ColonelHardisson
What? Me Worry?
Geoffrey said:
Colonel, I recently bought Stratego Legends for $25.00, which is the price tag that should be on D&D ($20 book and $5 dice).
To me, the expense of 3E is intertwined with the complexity of the game. Why the devil should the CORE RULE consist of 800 or so pages? That's just asinine. I can think of all kinds of people who would consider buying D&D and giving it a try if it was inexpensive and easy to learn. The price tag and page count turns many potential buyers away. That's something I wish WotC would realize.
For me, I would like to be able to "get with the program" and play 3E. I want to speak the same "RPG language" as the majority of current gamers. A 3E Lite would certainly have a serious chance to get my money and my time. Why the hell not a Lite version? Moldvay did it 21 years ago. Surely WotC could figure out how to strip down their core rules into a 128-page game that still covers levels up to 20.
P. S. If any anger comes through this post, it's not directed at you, Colonel.

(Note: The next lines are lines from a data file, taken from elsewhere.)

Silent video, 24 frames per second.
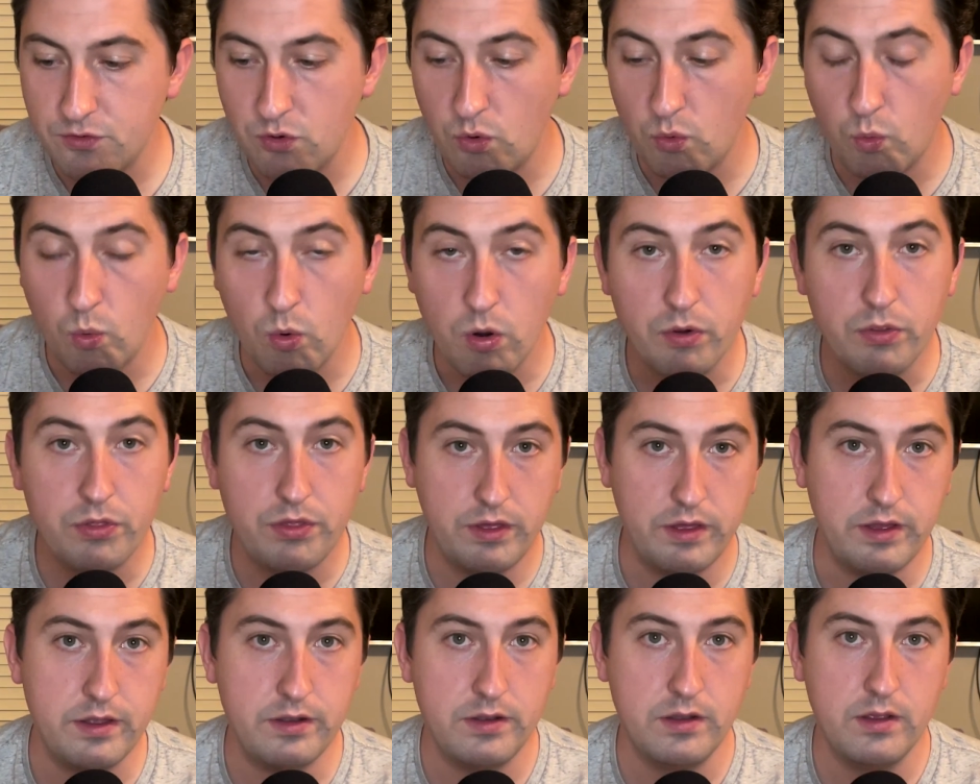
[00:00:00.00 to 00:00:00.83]
worth
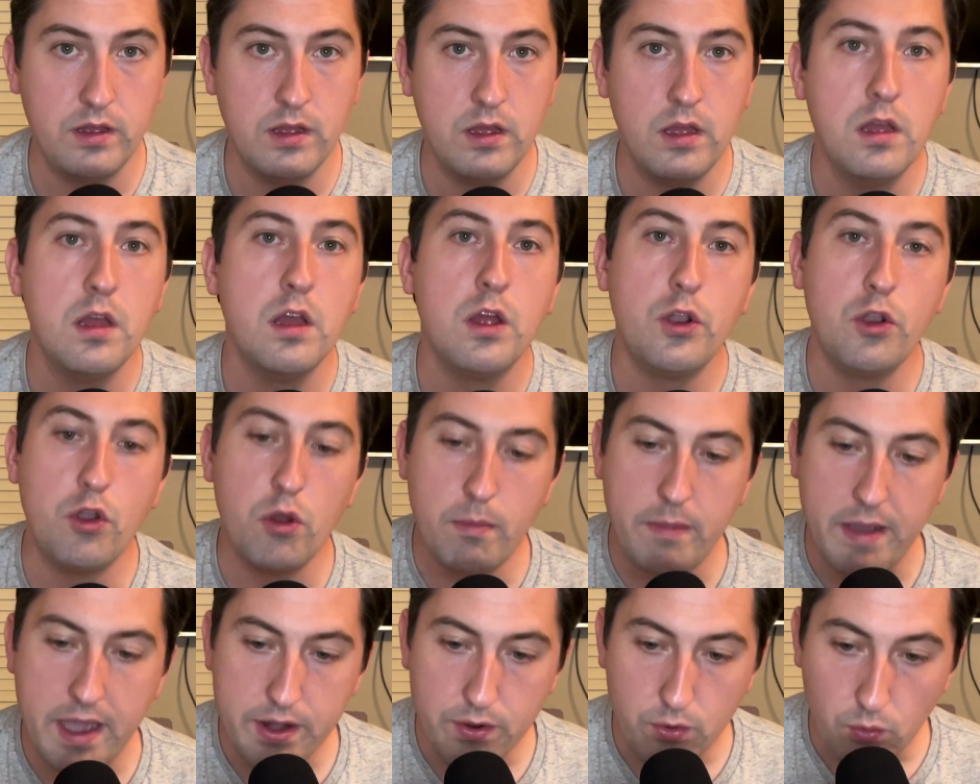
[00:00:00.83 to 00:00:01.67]
it, no
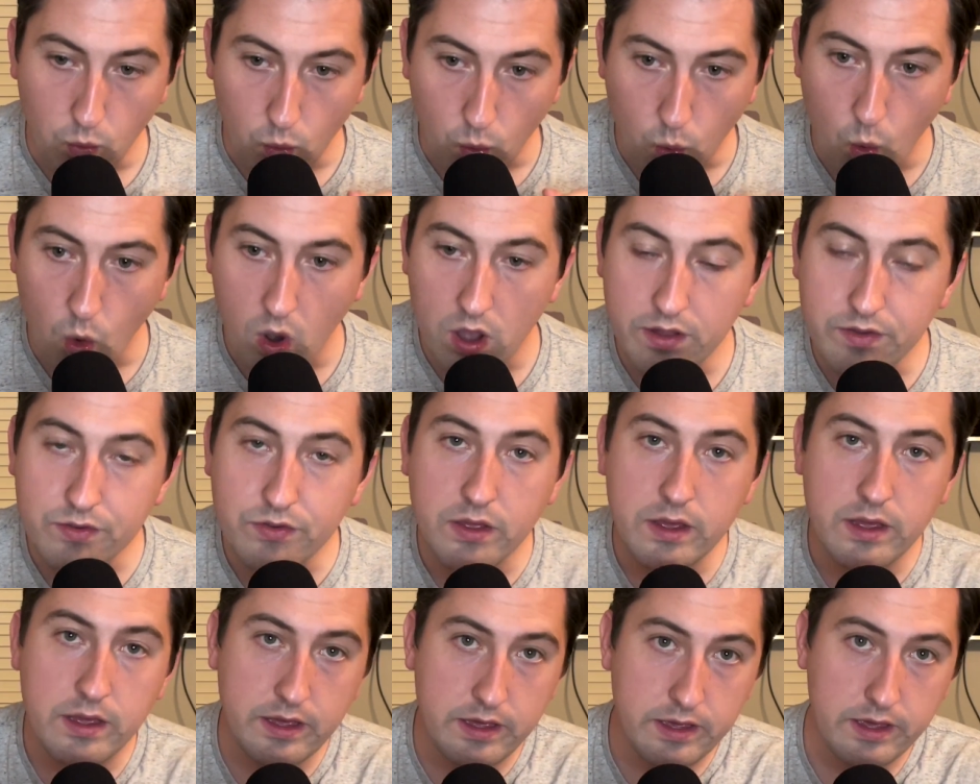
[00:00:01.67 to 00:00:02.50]
matter what
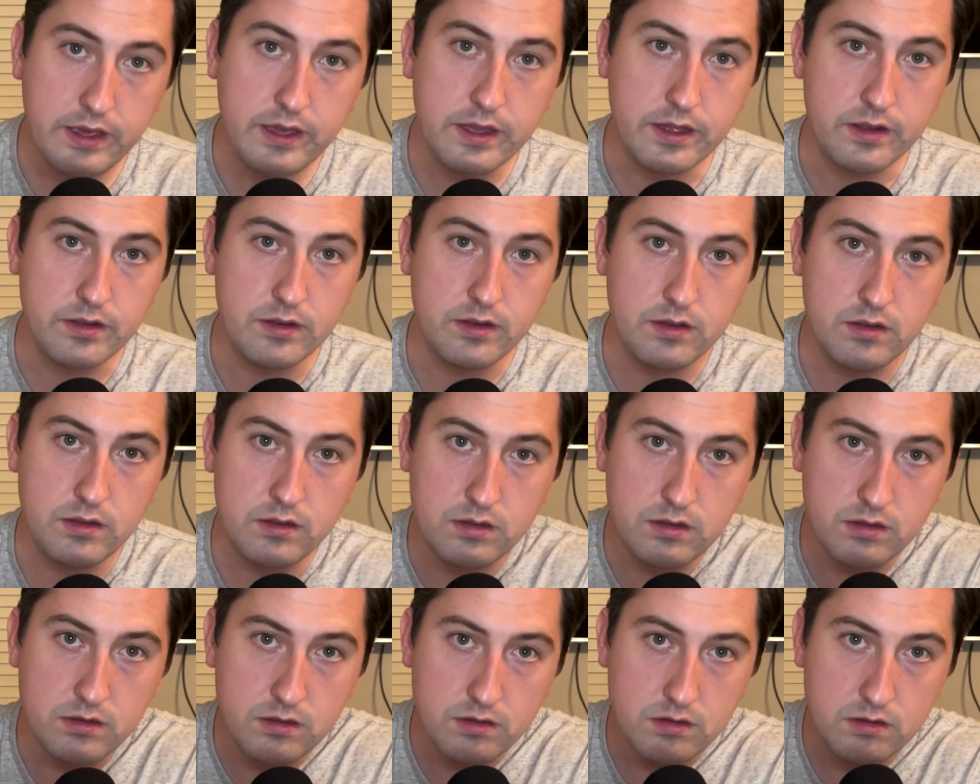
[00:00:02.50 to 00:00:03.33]
it
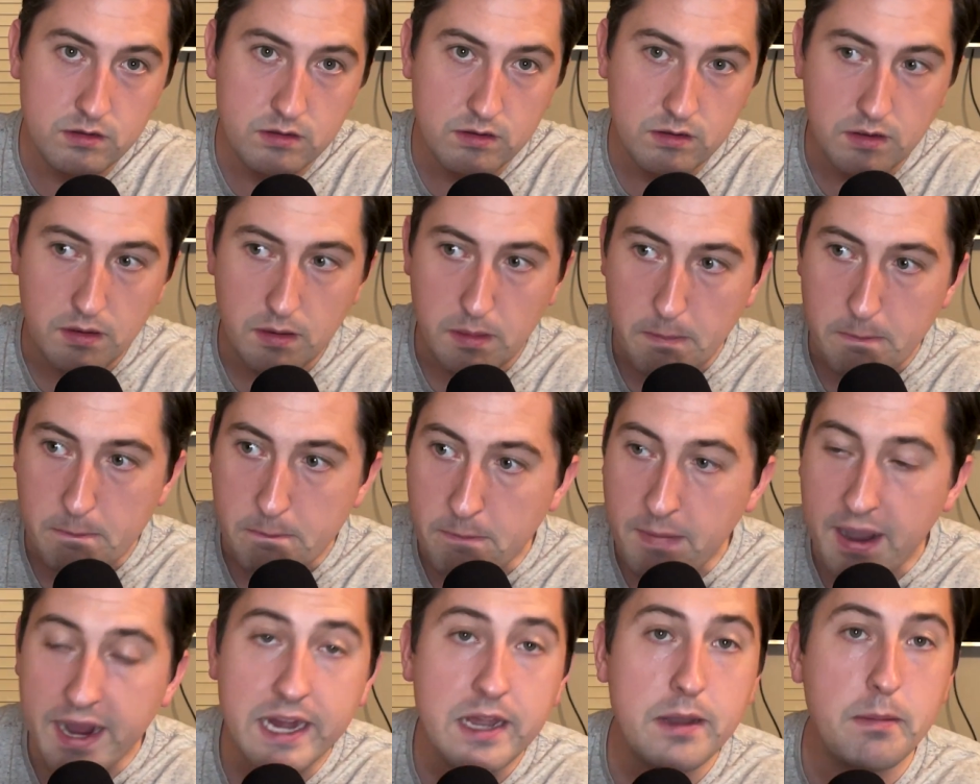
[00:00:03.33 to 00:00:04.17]

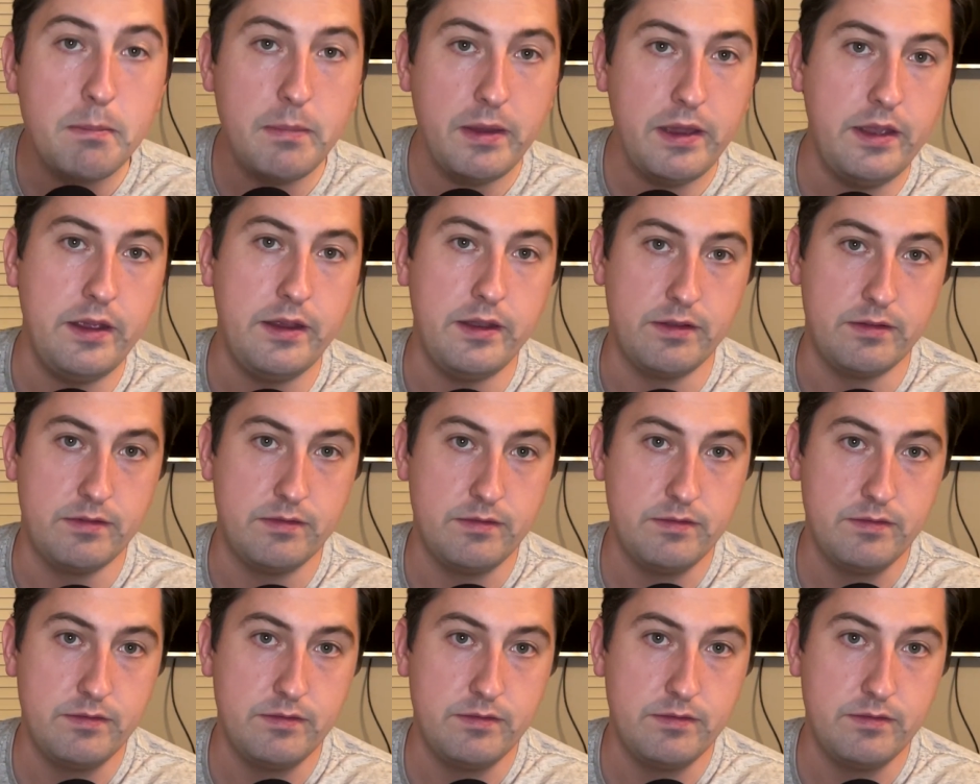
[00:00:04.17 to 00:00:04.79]
might mean,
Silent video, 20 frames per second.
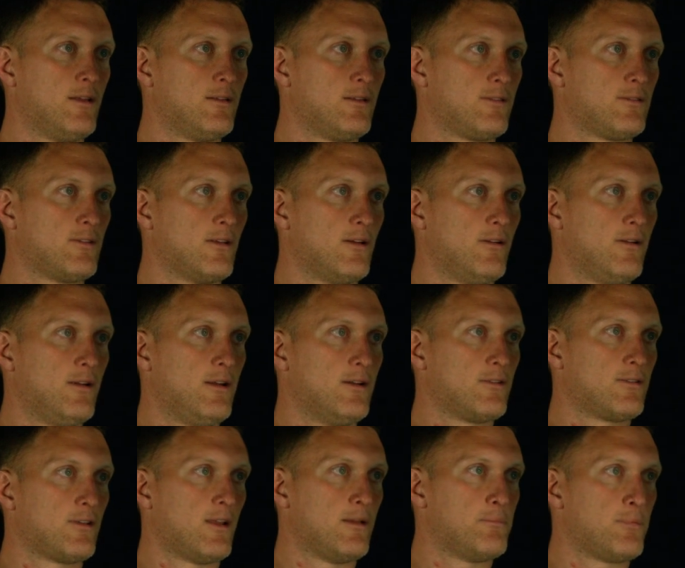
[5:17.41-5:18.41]
So
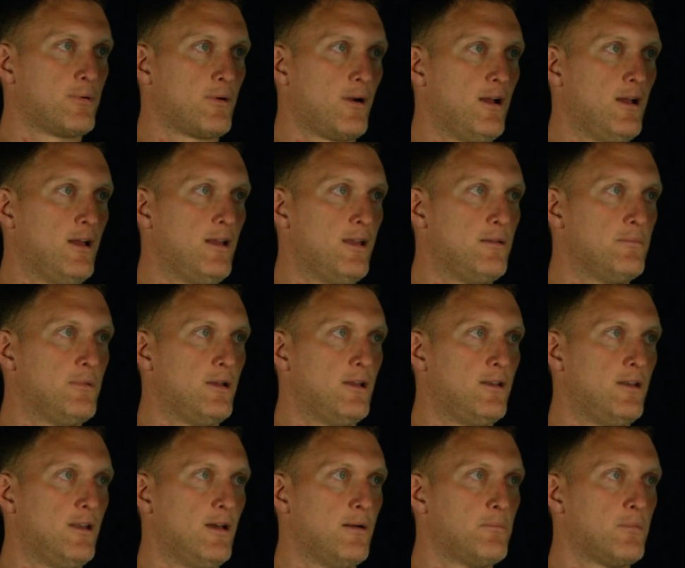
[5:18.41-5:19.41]
here's a prime
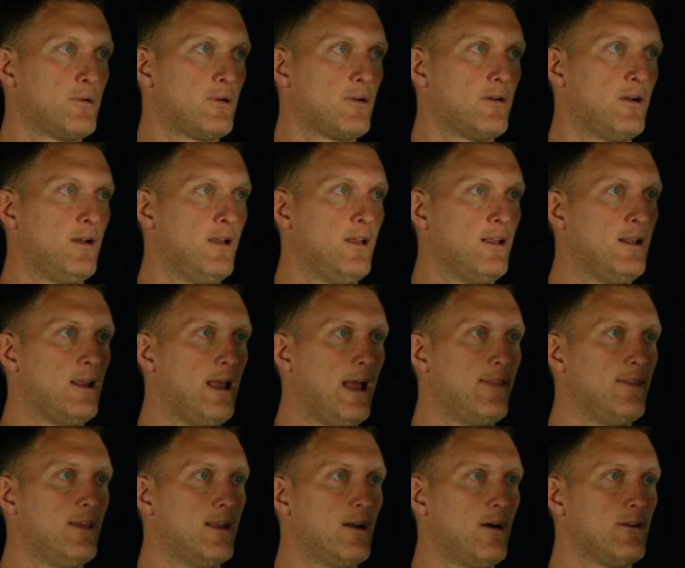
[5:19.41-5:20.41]
number,
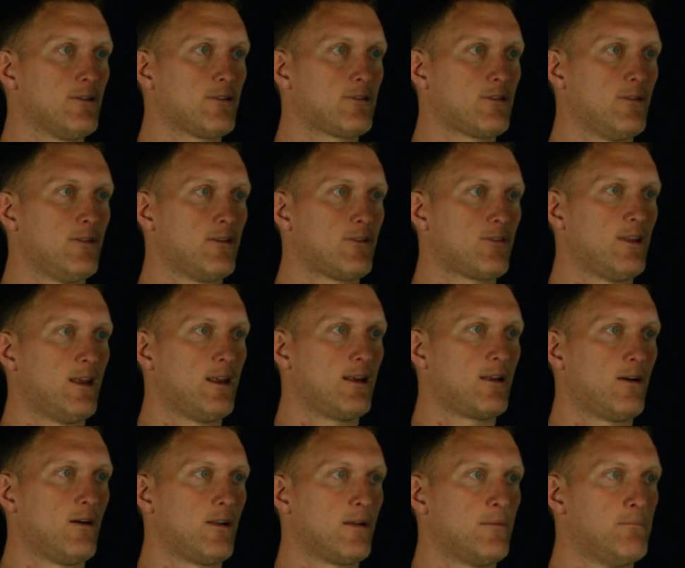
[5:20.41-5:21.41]
and then also this thing
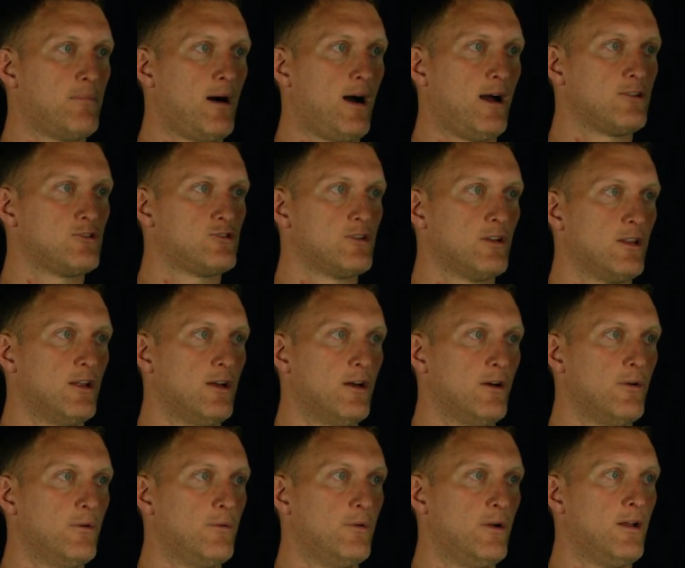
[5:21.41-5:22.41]
called a
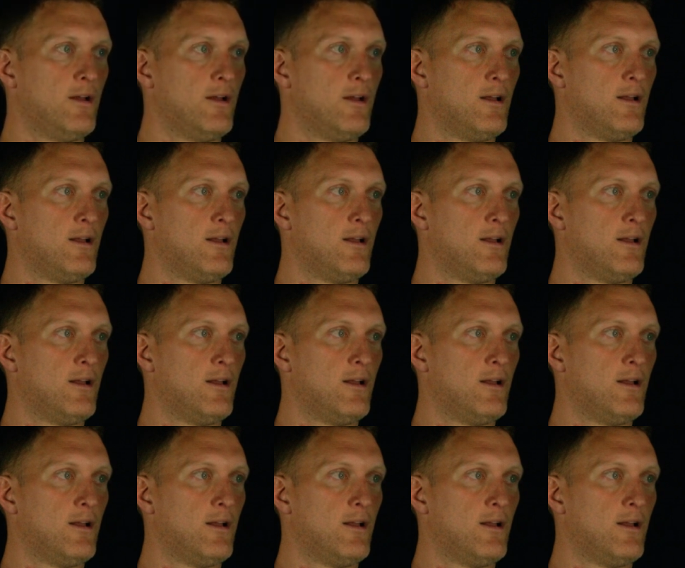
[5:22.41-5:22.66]
modulo.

It's directed at WotC.
I know you're not blasting me. I understand what you're saying, but consider: TSR ran two concurrent D&D lines - AD&D and the race=class/no good or evil alignment D&D, which was simpler - and ended up fragmenting their customer base.
Now, I know a "D&D Lite" would be a good thing, but WotC could end up in the same boat as TSR eventually if they started fragmenting the customer base again.
The Core Rules probably could be stripped down. A lot of the page count you're decrying consists of monsters and DM advice, not actual rules. So, sure, they could whittle it down to the bare bones. Why don't they? I don't know. I'm sure there are fiscally rational reasons for them not to, but I don't know enough to even begin to guess at them.